Treasury yields fall regardless of hawkish Fed replace
U.S. Treasury yields drifted lower on Thursday morning, as investors digested the Federal Reserve’s raised inflation expectations and signaling that interest rate hikes would come sooner than expected.
The yield on the benchmark 10-year Treasury note fell less than a basis point to 1.56% at 4 a.m.
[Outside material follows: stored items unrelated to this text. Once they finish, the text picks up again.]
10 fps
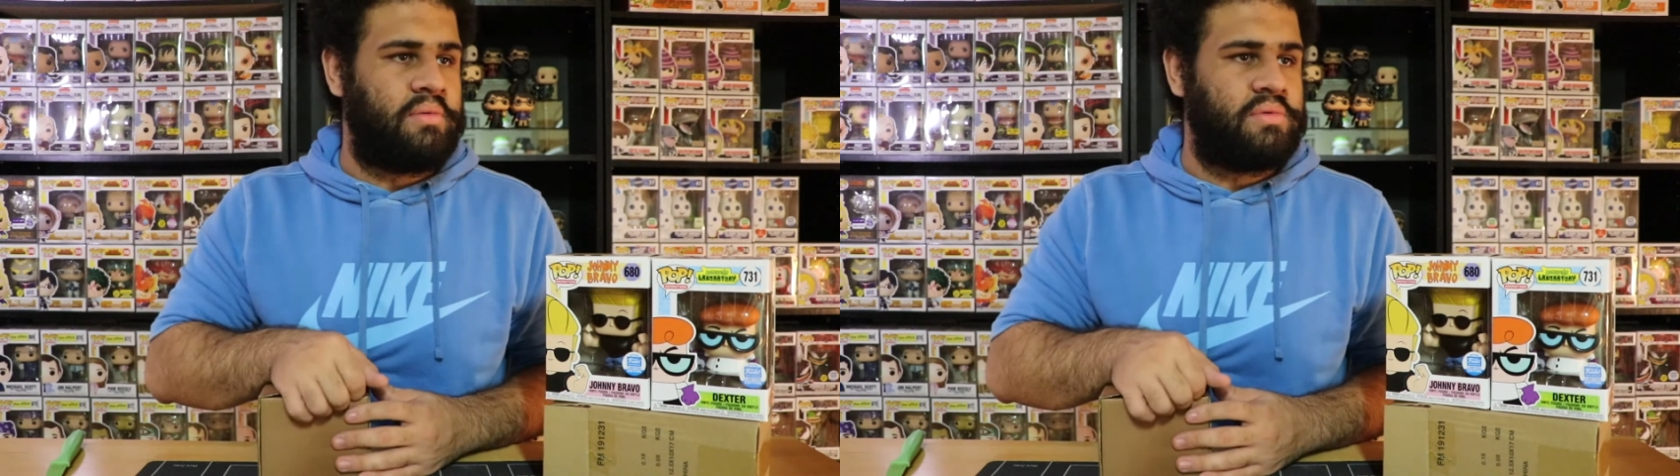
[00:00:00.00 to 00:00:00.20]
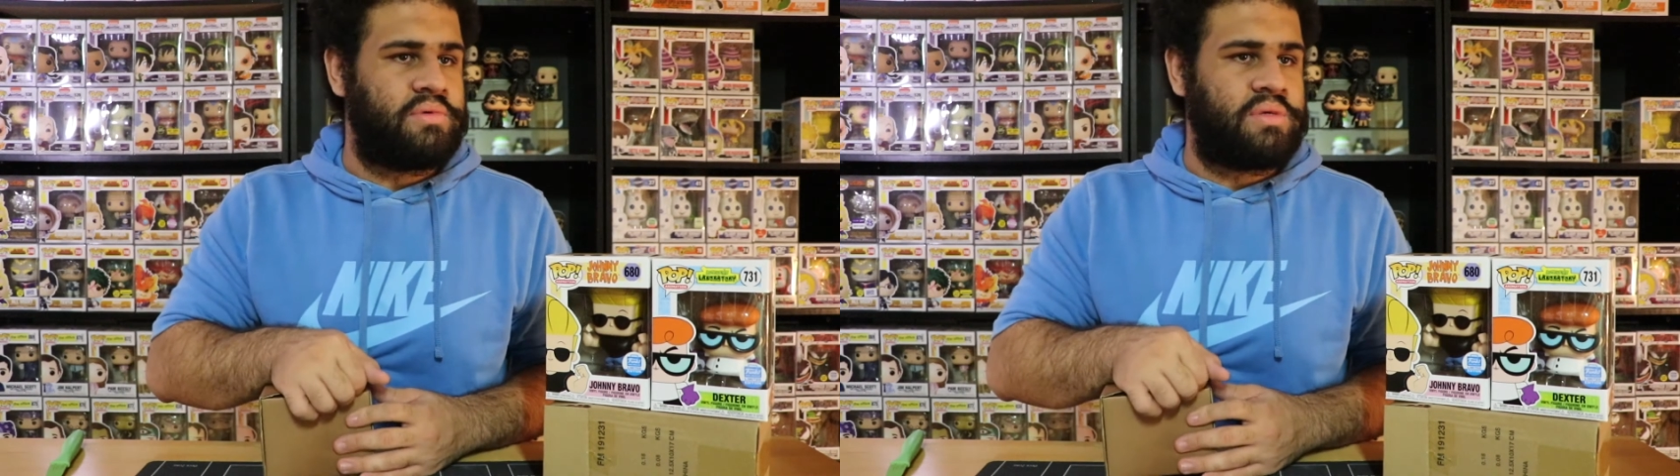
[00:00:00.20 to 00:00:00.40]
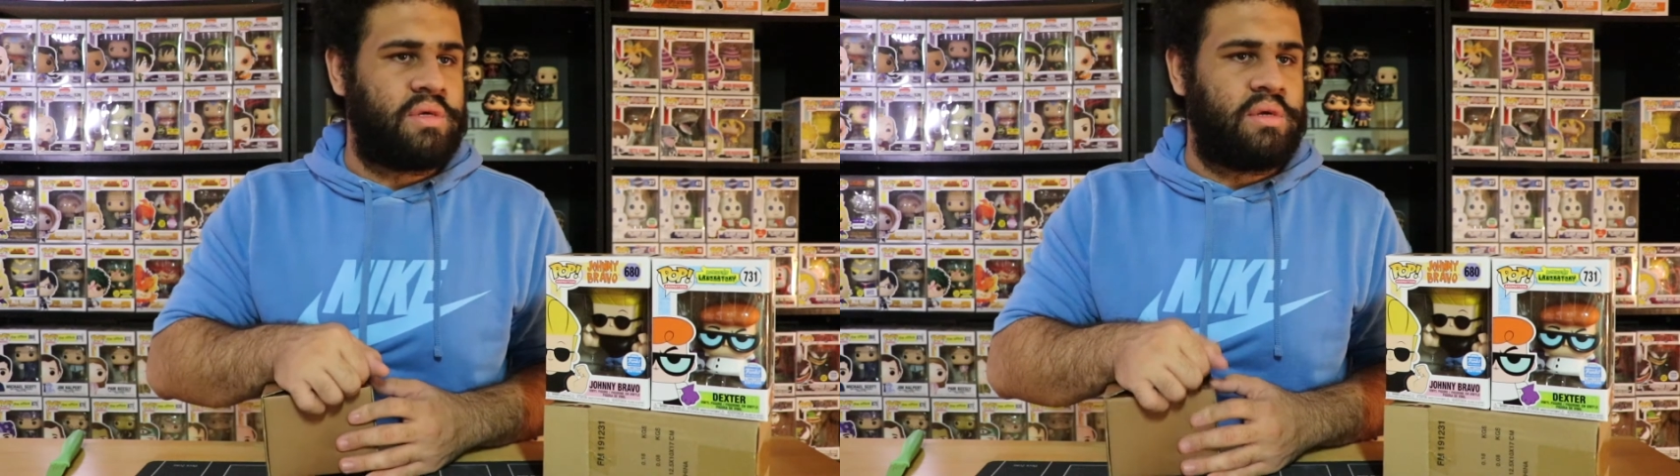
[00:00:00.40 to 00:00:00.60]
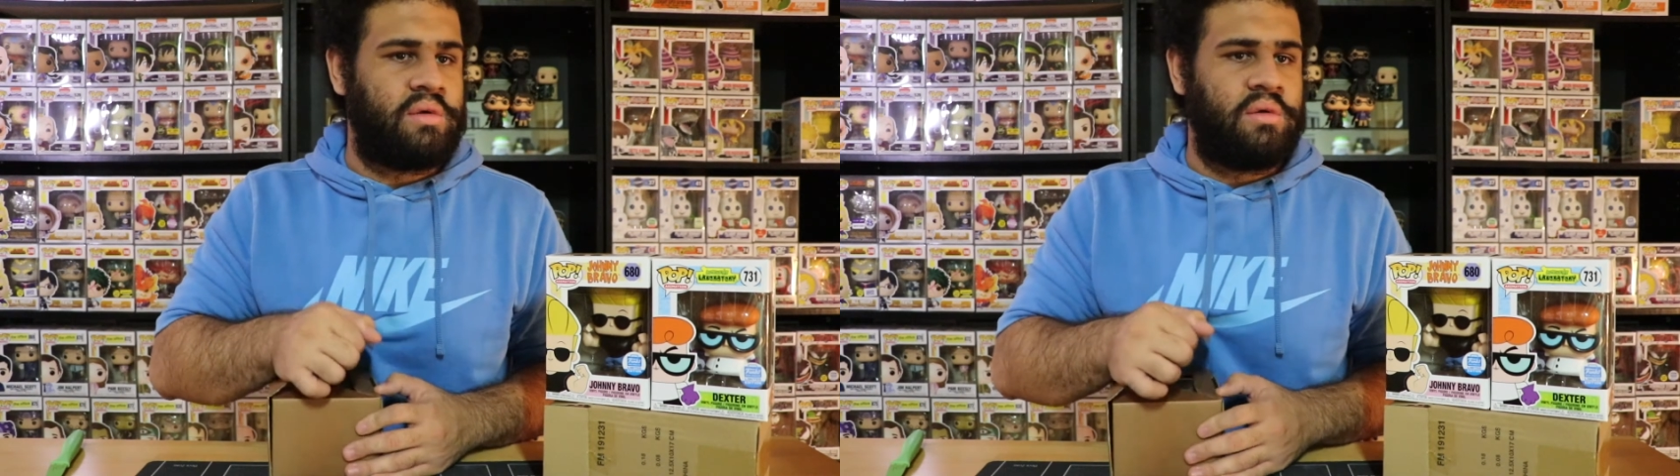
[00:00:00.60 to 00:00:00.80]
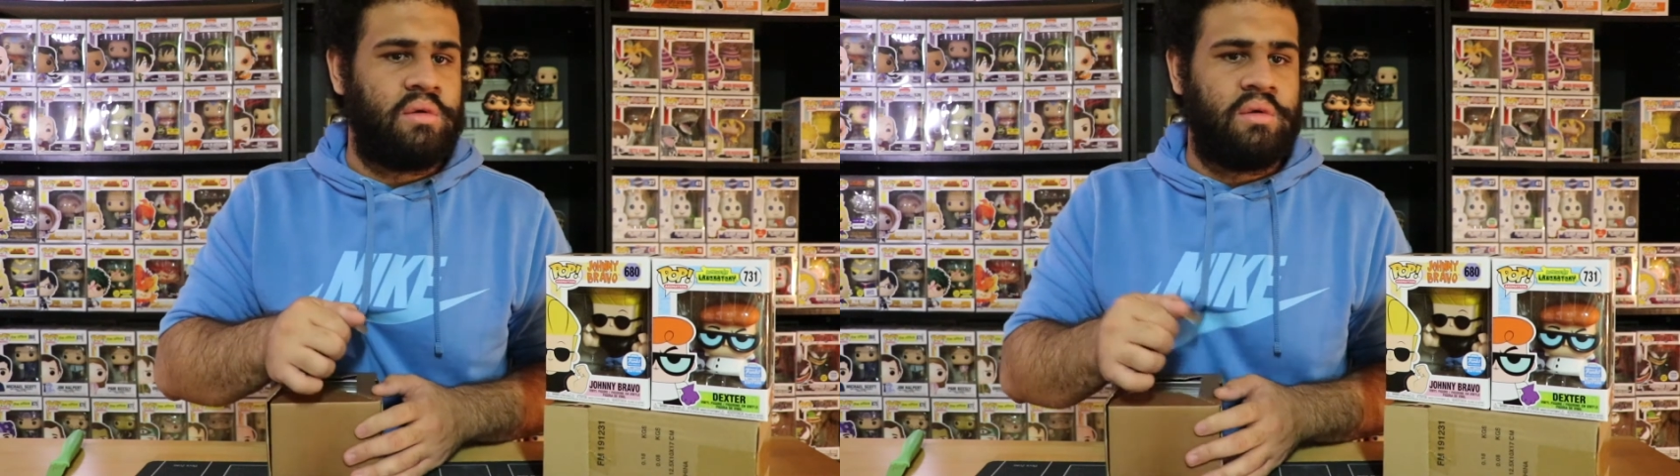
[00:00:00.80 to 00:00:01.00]
we'll see
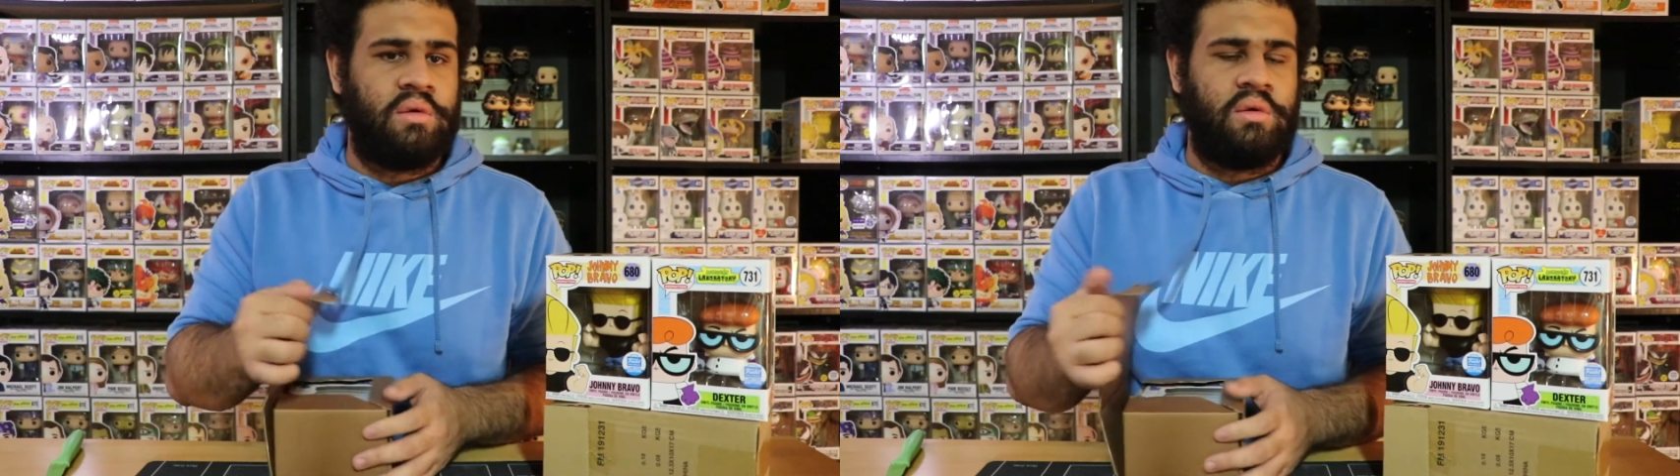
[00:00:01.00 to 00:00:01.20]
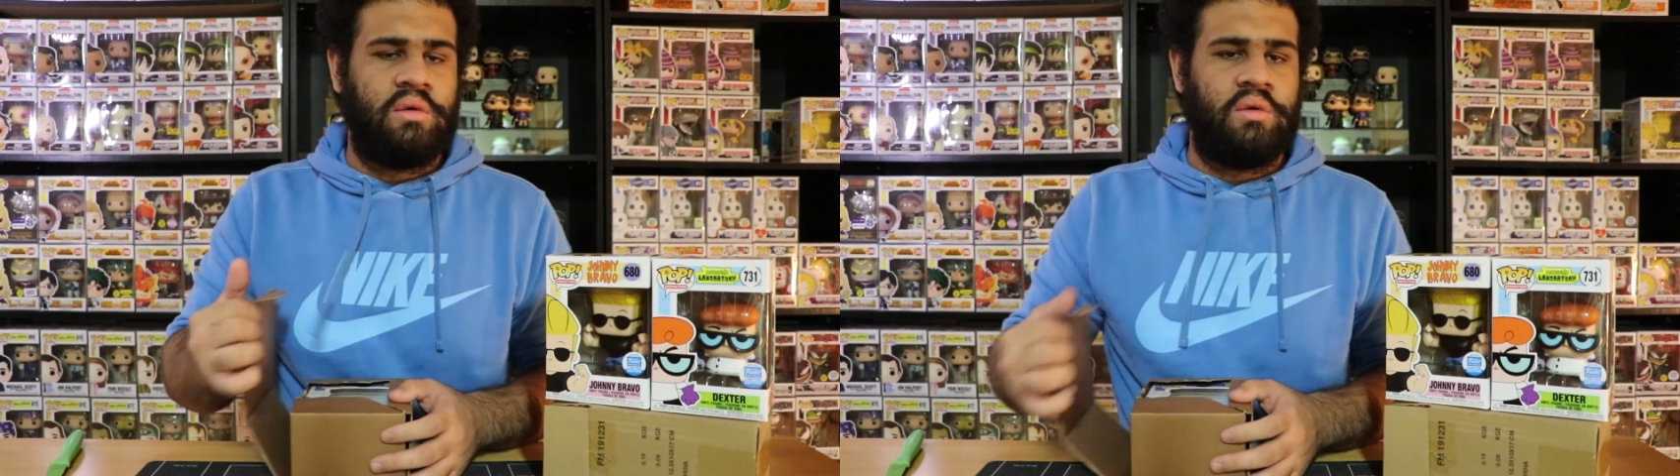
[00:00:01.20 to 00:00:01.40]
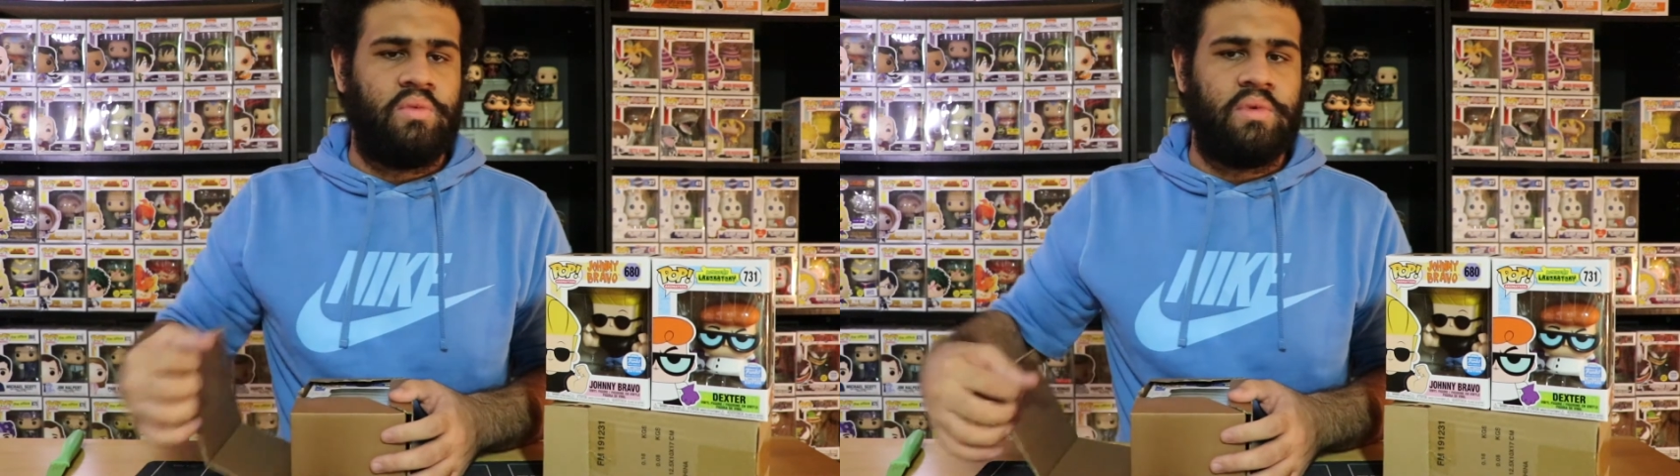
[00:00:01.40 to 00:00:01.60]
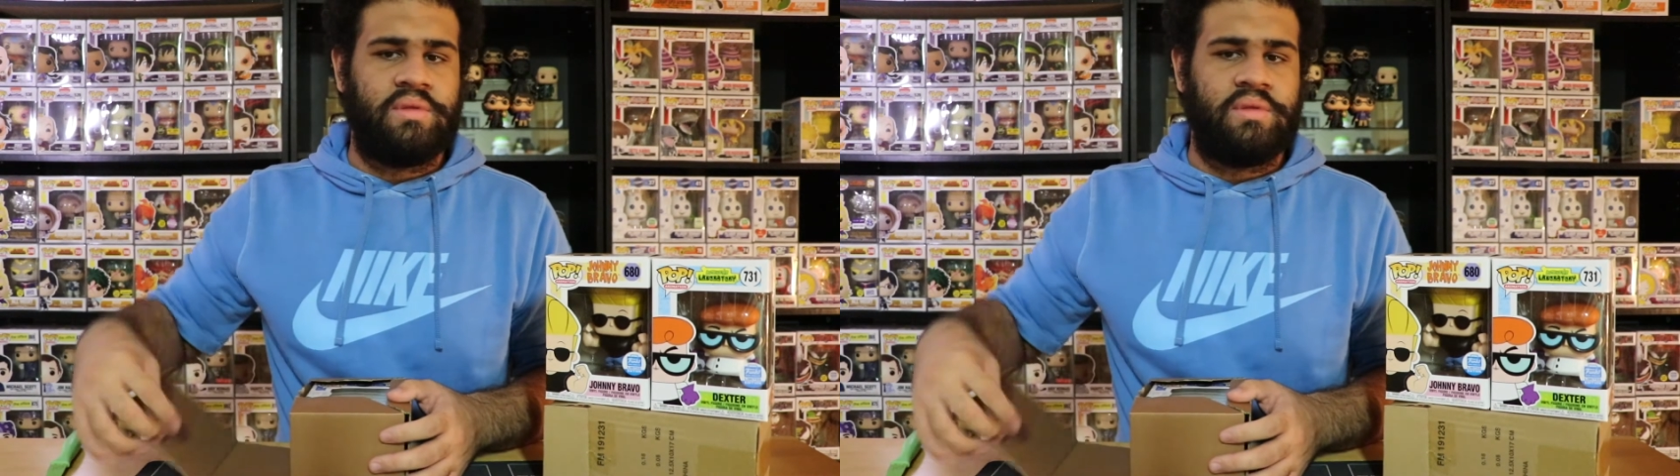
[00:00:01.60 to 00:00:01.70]
what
ET. The yield on the 30-year Treasury bond dipped to 2.179%. Yields move inversely to prices.
The Fed raised its headline inflation expectation to 3.4%, a full percentage point higher than the March projection, after its two-day policy meeting concluded on Wednesday afternoon.
However, the post-meeting statement reiterated the Fed’s view that inflationary pressures were “transitory.”
The Fed also indicated that rate hikes could come as soon as 2023, after saying in March that it saw no increases until at least 2024. The so-called dot plot of individual member expectations pointed to two hikes in 2023.
Nevertheless, Fed Chairman Jerome Powell said in a press conference following the meeting that the central bank’s forecast needed to be taken with a “big pinch of salt.”
But, Powell did not issue guidance on when the central bank will begin tapering its bond-buying program.
Zachary Griffiths, senior macro strategist at Wells Fargo Securities, told CNBC’s “Squawk Box Europe” on Thursday that while Treasury yields were still much lower than earlier in the year, his firm believed yields would continue to rise going forward.
He said this would both be driven by the global economic reopening in the recovery from the pandemic and a Fed that is starting to think about tapering asset purchases “at some point down the road.”
By downplaying certain central bank members’ forecasts, Griffiths said Powell looked to be taking “off the gas of the accommodation” peddle and it seemed that he was doing “everything he can to make that as gradual a process as possible.”
In terms of data due out on Thursday, the number of weekly jobless claims filed the week ended June 12, is set to be released at 8:30 a.m. ET.
Auctions are scheduled to be held Thursday for $40 billion of 4-week bills, $40 billion of 8-week bills and $16 billion of 5-year Treasury inflation-protected securities.
— CNBC’s Jeff Cox contributed to this market report.